Israel has long used its stewardship of Jerusalem’s holy sites as a diplomatic shield — a way to present itself as a guardian of religious pluralism. But the Palm Sunday blockade punctures that narrative.
“The symbolism could hardly be worse for Israel: while presenting itself internationally as protector of holy sites, its own police prevented Christian leadership from entering Christianity’s holiest church during the most sacred week of the Christian calendar.”
This isn’t an isolated incident. It’s part of a pattern:
- Muslims saw Ramadan prayers at Al‑Aqsa heavily restricted.
- Jewish observances during Passover were scaled back.
- Christian clergy now face unprecedented interference.
The Old City — normally alive with worshippers — sits “eerily subdued under military controls.”
Israel claims this is wartime necessity. Critics see something else: a government using “security” as a catch‑all justification for expanding control over religious life in Jerusalem.
The world saw something: a state so accustomed to ruling through force that even the most sacred rituals become subject to police discretion.

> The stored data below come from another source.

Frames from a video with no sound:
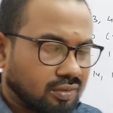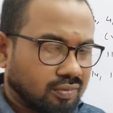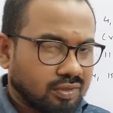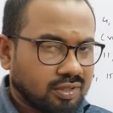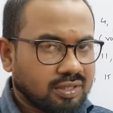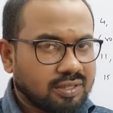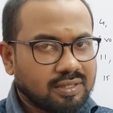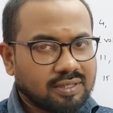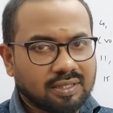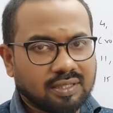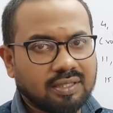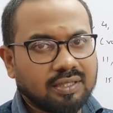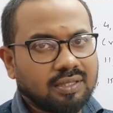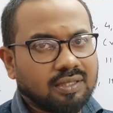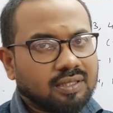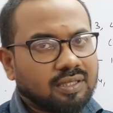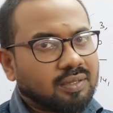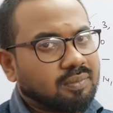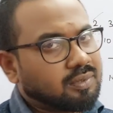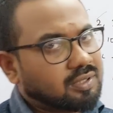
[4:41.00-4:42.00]
ஈக்குவேஷன்ஸ் தான்
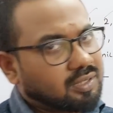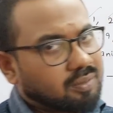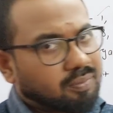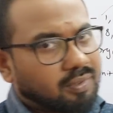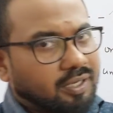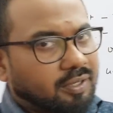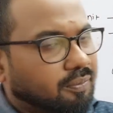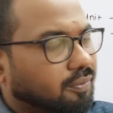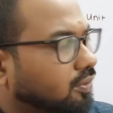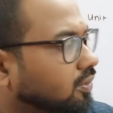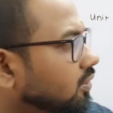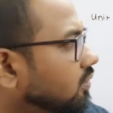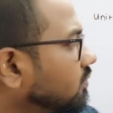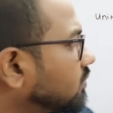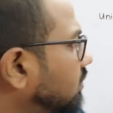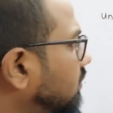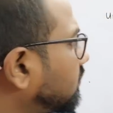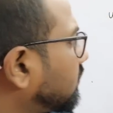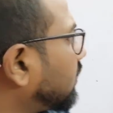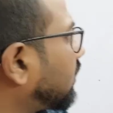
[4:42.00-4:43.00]
இருக்குது கெமிஸ்ட்ரி பயப்படணும்னு
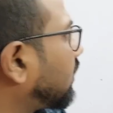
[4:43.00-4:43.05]
அவசியம்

Palm Sunday in Jerusalem became a metaphor — not of Christ entering the city, but of a city where entry itself is a privilege granted or denied by armed authorities.
“Palm Sunday in Jerusalem became a symbol not of open worship, but of barricades, checkpoints, and a church door reached only by police permission.”
What made Europe’s sudden outrage so striking wasn’t just that Israeli police blocked Christian clergy from entering the Holy Sepulchre — it was the selective morality behind the reaction. For six months, Israel has waged a catastrophic assault on Gaza, leveling neighborhoods, displacing nearly the entire population, and killing civilians at a scale that humanitarian groups describe as unprecedented in the 21st century. Yet European governments that armed, funded, or diplomatically shielded that campaign only found their voice when Christian clergy were turned away from a church door. As your document puts it, Palm Sunday became “a symbol not of open worship, but of barricades, checkpoints, and a church door reached only by police permission.” The hypocrisy is impossible to ignore: Europe is up in arms over a blocked procession while Israel has been slaughtering a besieged population with impunity. The Palm Sunday incident didn’t create a crisis — it merely exposed one that Gaza’s people have been living through every day.
That’s the story. And it’s one like many that Israel cannot spin away.